Word Boundary With Words Starting or Ending With Special Characters Gives Unexpected Results

Word boundary with words starting or ending with special characters gives unexpected results

See what a word boundary matches:

A word boundary can occur in one of three positions:

  • Before the first character in the string, if the first character is a word character.
  • After the last character in the string, if the last character is a word character.
  • Between two characters in the string, where one is a word character and the other is not a word character.

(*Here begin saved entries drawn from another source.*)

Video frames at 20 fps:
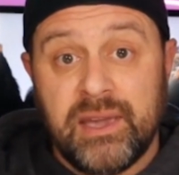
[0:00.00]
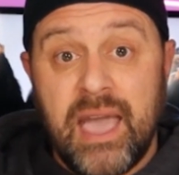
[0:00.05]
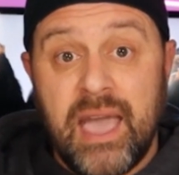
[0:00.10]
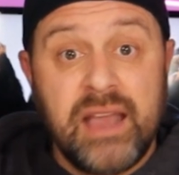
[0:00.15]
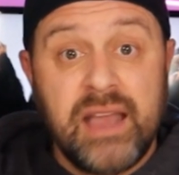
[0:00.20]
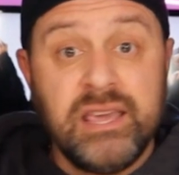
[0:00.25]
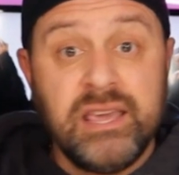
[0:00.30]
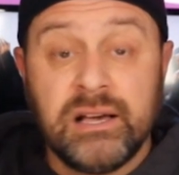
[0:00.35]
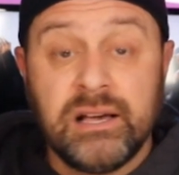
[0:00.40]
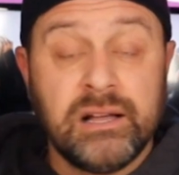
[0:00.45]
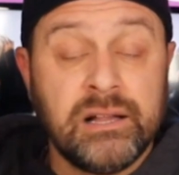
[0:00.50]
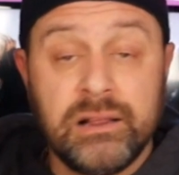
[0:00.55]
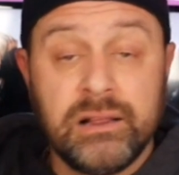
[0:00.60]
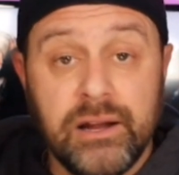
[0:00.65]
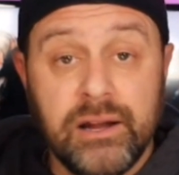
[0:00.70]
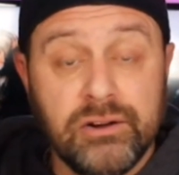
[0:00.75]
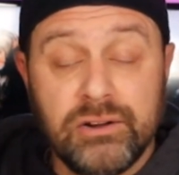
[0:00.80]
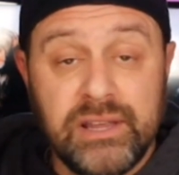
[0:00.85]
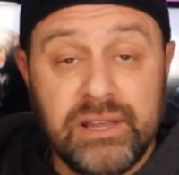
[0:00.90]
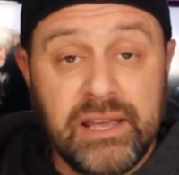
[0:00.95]
And he
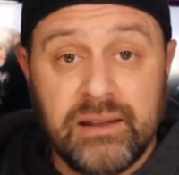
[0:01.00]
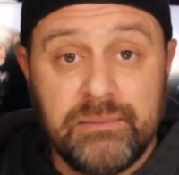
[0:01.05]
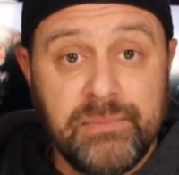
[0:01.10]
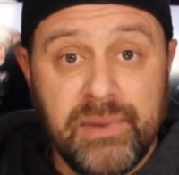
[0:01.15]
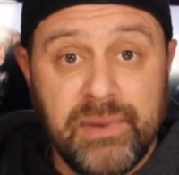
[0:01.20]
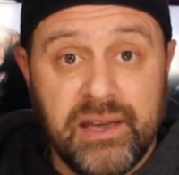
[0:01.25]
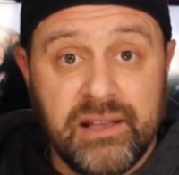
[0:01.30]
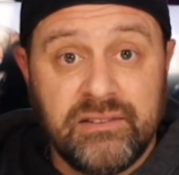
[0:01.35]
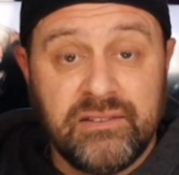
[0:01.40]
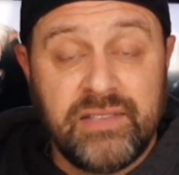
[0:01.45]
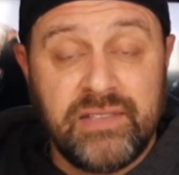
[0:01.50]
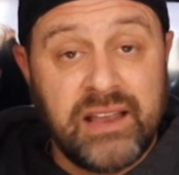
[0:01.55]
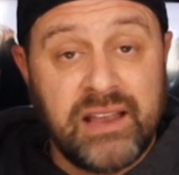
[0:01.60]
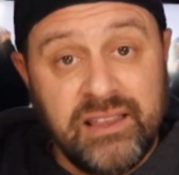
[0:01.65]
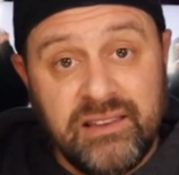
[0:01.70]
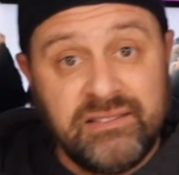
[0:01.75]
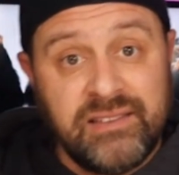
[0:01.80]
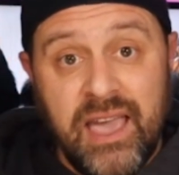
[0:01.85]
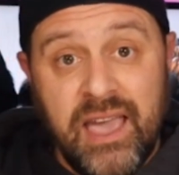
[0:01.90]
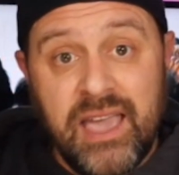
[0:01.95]
clearly admits that he's
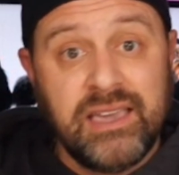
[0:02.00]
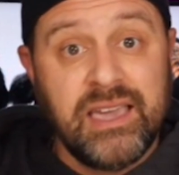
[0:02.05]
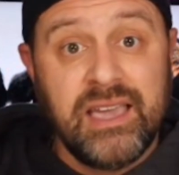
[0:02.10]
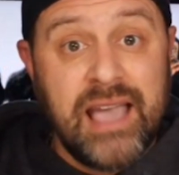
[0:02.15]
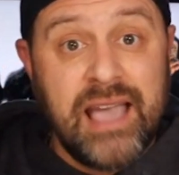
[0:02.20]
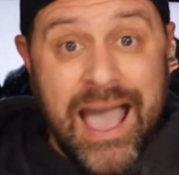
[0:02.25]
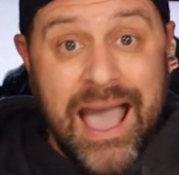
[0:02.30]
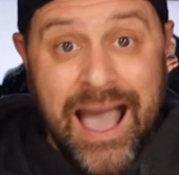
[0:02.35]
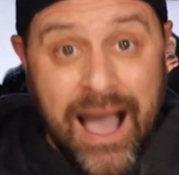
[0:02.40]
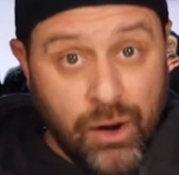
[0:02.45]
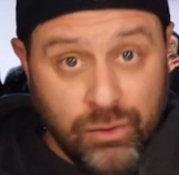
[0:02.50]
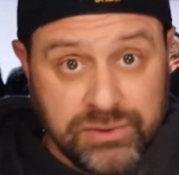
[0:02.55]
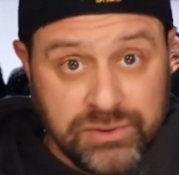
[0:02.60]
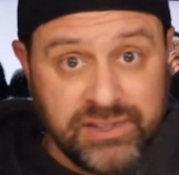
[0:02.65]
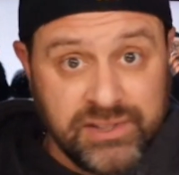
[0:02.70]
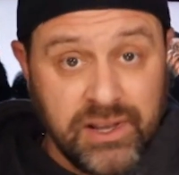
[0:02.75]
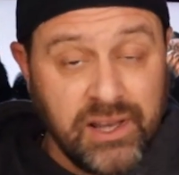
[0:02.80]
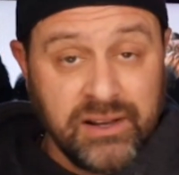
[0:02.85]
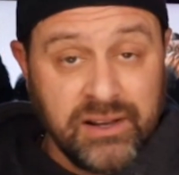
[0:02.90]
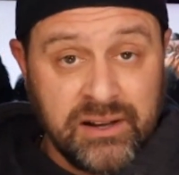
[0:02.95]
taking out
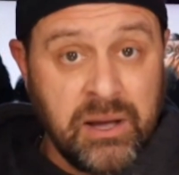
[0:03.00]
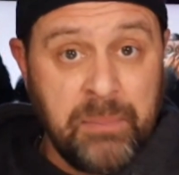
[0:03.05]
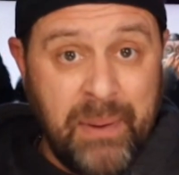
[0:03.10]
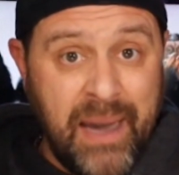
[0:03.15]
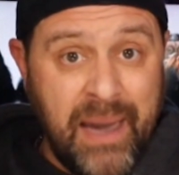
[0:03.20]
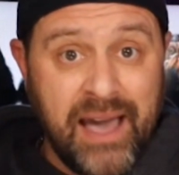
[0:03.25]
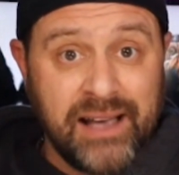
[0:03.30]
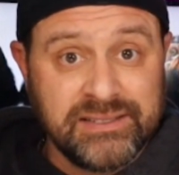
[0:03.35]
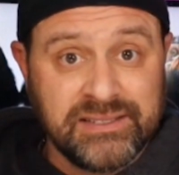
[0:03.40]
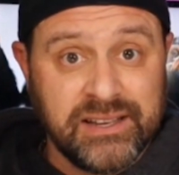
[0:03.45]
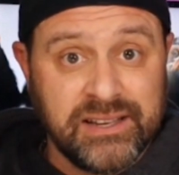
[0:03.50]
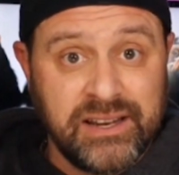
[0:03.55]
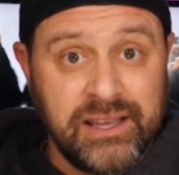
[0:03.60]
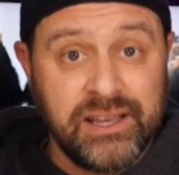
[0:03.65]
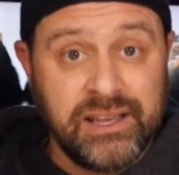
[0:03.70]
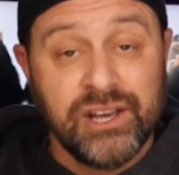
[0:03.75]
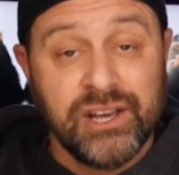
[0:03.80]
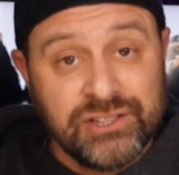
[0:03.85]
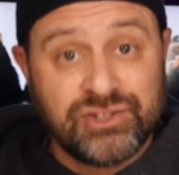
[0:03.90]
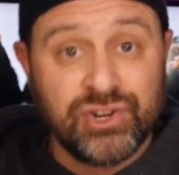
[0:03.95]
capacity
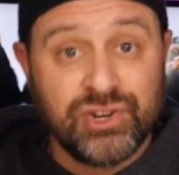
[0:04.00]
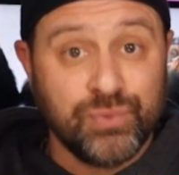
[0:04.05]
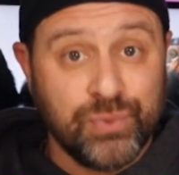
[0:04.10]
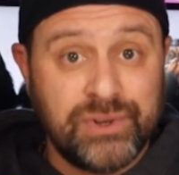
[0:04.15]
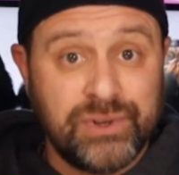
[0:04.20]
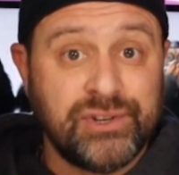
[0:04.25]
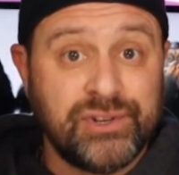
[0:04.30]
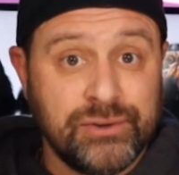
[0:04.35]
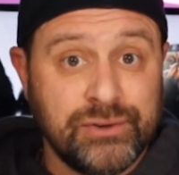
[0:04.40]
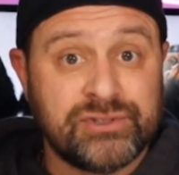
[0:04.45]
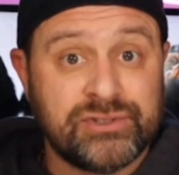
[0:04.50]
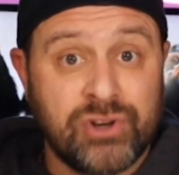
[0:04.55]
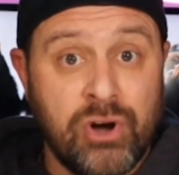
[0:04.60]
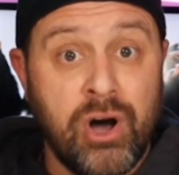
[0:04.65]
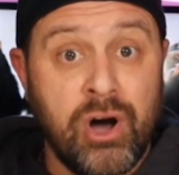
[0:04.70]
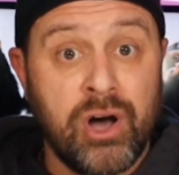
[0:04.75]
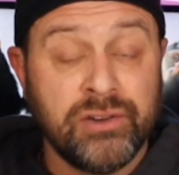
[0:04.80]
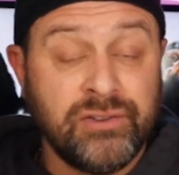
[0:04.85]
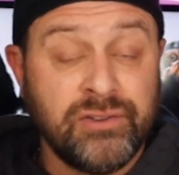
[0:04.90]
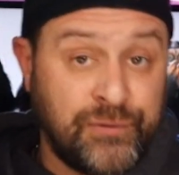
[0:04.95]
to reduce
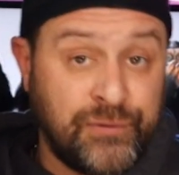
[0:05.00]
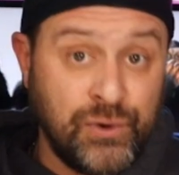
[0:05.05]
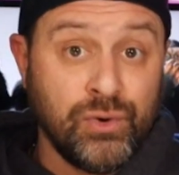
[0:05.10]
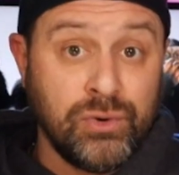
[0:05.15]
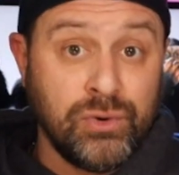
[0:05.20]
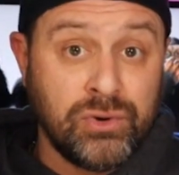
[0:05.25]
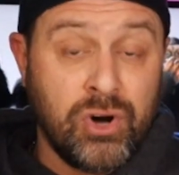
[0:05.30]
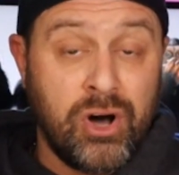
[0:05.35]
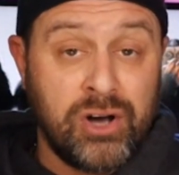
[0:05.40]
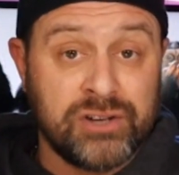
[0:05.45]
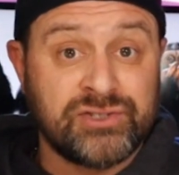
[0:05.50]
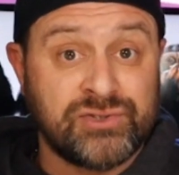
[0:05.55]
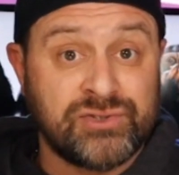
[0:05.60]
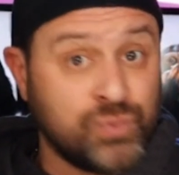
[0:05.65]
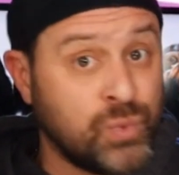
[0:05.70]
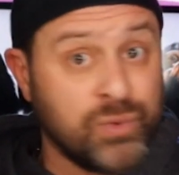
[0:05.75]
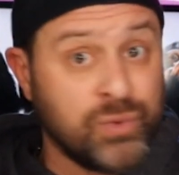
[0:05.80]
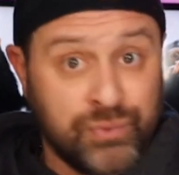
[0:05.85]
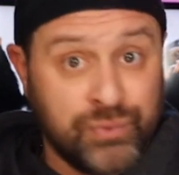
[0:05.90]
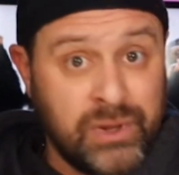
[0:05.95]
costs. Fuel costs
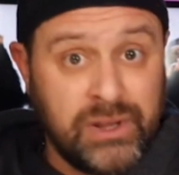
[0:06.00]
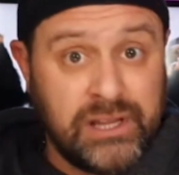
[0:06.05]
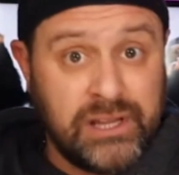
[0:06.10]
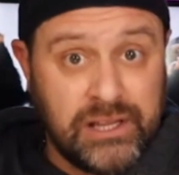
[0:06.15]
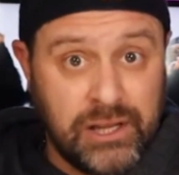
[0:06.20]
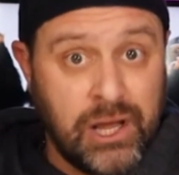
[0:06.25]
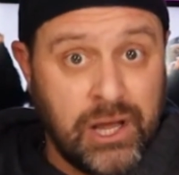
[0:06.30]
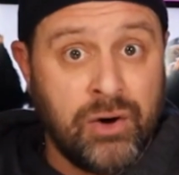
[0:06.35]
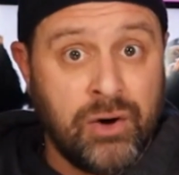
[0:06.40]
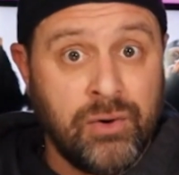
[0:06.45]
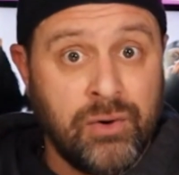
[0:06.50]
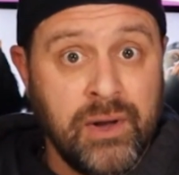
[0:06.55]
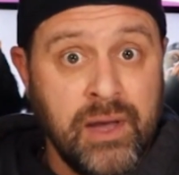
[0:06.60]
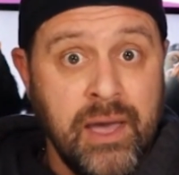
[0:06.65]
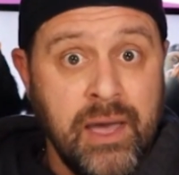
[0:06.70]
were really low.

In your pattern }\b only matches if there is a word char after } (a letter, digit or _).

When you use (\W|$) you require a non-word or end of string explicitly.

A solution is adaptive word boundaries:

re.search(r'(?:(?!\w)|\b(?=\w)){}(?:(?<=\w)\b|(?<!\w))'.format(re.escape('Sortes\index[persons]{Sortes}')), 'test Sortes\index[persons]{Sortes} test')

Or equivalent:

re.search(r'(?!\B\w){}(?<!\w\B)'.format(re.escape('Sortes\index[persons]{Sortes}')), 'test Sortes\index[persons]{Sortes} test')

Here, adaptive dynamic word boundaries are used that mean the following:

  • (?:(?!\w)|\b(?=\w)) (equal to (?!\B\w)) - a left-hand boundary, making sure the current position is at the word boundary if the next char is a word char, or no context restriction is applied if the next char is not a word char (note that you will need to use (?:\B(?!\w)|\b(?=\w)) if you want to disallow a word char immediately on the left if the next char is not a word char)
  • (?:(?<=\w)\b|(?<!\w)) (equal to (?<!\w\B)) - a right-hand boundary, making sure the current position is at the word boundary if the previous char is a word char, or no context restriction is applied if the previous char is not a word char (note that you will need to use (?:(?<=\w)\b|\B(?<!\w)) if you want to disallow a word char immediately on the right if the preceding char is not a word char).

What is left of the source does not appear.